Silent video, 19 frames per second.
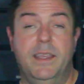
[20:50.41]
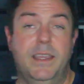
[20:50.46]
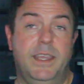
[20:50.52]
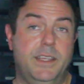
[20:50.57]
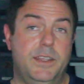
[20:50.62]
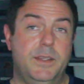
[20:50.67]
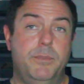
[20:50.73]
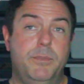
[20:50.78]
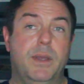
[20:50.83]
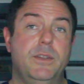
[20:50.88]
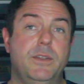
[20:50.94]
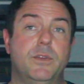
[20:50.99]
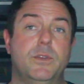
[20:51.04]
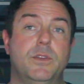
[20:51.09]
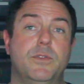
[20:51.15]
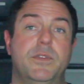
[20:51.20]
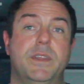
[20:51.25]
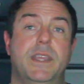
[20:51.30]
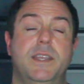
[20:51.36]
hit the bell
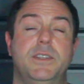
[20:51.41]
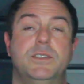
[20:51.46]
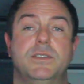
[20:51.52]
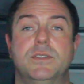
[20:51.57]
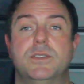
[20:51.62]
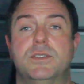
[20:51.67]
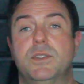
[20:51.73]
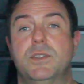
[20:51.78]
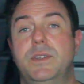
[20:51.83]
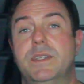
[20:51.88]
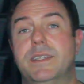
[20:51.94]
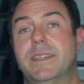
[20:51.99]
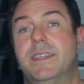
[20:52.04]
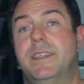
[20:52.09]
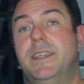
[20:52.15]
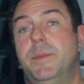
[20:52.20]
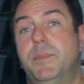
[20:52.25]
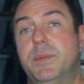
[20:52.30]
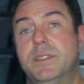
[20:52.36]
notification so you can
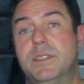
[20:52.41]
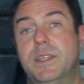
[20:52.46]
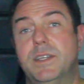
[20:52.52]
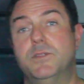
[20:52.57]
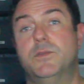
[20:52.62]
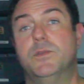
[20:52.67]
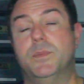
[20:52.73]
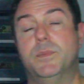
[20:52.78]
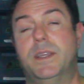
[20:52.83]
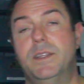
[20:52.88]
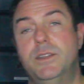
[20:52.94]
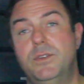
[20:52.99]
keep in touch with my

_ _ _ _ _

* **EXERCISE DETAILS**
The answer must be the full set of records, repeated exactly, with no pictures.

* **TASK OUTPUT**
Silent video, 19 frames per second.
[20:50.41]
[20:50.46]
[20:50.52]
[20:50.57]
[20:50.62]
[20:50.67]
[20:50.73]
[20:50.78]
[20:50.83]
[20:50.88]
[20:50.94]
[20:50.99]
[20:51.04]
[20:51.09]
[20:51.15]
[20:51.20]
[20:51.25]
[20:51.30]
[20:51.36]
hit the bell
[20:51.41]
[20:51.46]
[20:51.52]
[20:51.57]
[20:51.62]
[20:51.67]
[20:51.73]
[20:51.78]
[20:51.83]
[20:51.88]
[20:51.94]
[20:51.99]
[20:52.04]
[20:52.09]
[20:52.15]
[20:52.20]
[20:52.25]
[20:52.30]
[20:52.36]
notification so you can
[20:52.41]
[20:52.46]
[20:52.52]
[20:52.57]
[20:52.62]
[20:52.67]
[20:52.73]
[20:52.78]
[20:52.83]
[20:52.88]
[20:52.94]
[20:52.99]
keep in touch with my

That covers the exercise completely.